> YOUR TASK: Repeat every record below exactly, but leave out any pictures.

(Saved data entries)
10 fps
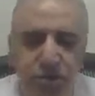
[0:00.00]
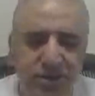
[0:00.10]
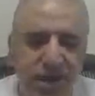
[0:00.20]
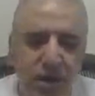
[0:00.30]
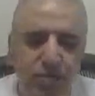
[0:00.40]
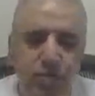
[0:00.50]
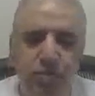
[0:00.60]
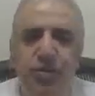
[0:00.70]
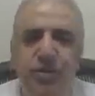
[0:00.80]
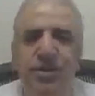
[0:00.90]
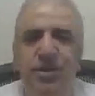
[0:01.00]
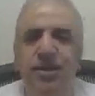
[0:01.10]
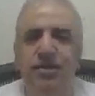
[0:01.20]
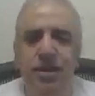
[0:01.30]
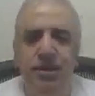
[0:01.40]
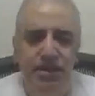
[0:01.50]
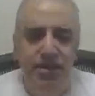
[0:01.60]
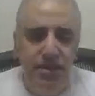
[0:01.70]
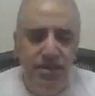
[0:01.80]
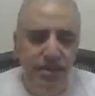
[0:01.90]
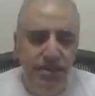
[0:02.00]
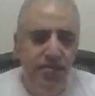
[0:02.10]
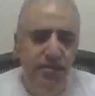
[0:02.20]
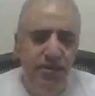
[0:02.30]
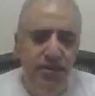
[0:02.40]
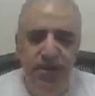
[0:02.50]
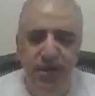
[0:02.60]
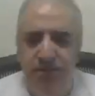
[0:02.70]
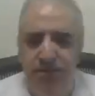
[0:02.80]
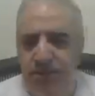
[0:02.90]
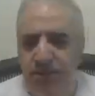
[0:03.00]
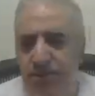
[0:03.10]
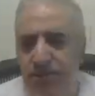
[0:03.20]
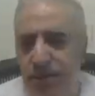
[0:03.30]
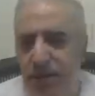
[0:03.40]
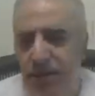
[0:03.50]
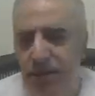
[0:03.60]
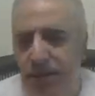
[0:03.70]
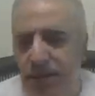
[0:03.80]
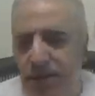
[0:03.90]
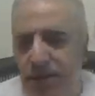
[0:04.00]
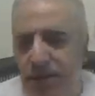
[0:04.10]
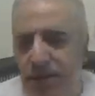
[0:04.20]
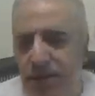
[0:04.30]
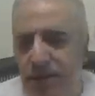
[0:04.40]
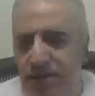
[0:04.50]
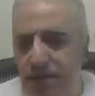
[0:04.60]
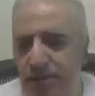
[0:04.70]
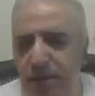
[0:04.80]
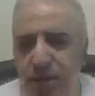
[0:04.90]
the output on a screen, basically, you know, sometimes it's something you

> EXERCISE RESPONSE:
10 fps
[0:00.00]
[0:00.10]
[0:00.20]
[0:00.30]
[0:00.40]
[0:00.50]
[0:00.60]
[0:00.70]
[0:00.80]
[0:00.90]
[0:01.00]
[0:01.10]
[0:01.20]
[0:01.30]
[0:01.40]
[0:01.50]
[0:01.60]
[0:01.70]
[0:01.80]
[0:01.90]
[0:02.00]
[0:02.10]
[0:02.20]
[0:02.30]
[0:02.40]
[0:02.50]
[0:02.60]
[0:02.70]
[0:02.80]
[0:02.90]
[0:03.00]
[0:03.10]
[0:03.20]
[0:03.30]
[0:03.40]
[0:03.50]
[0:03.60]
[0:03.70]
[0:03.80]
[0:03.90]
[0:04.00]
[0:04.10]
[0:04.20]
[0:04.30]
[0:04.40]
[0:04.50]
[0:04.60]
[0:04.70]
[0:04.80]
[0:04.90]
the output on a screen, basically, you know, sometimes it's something you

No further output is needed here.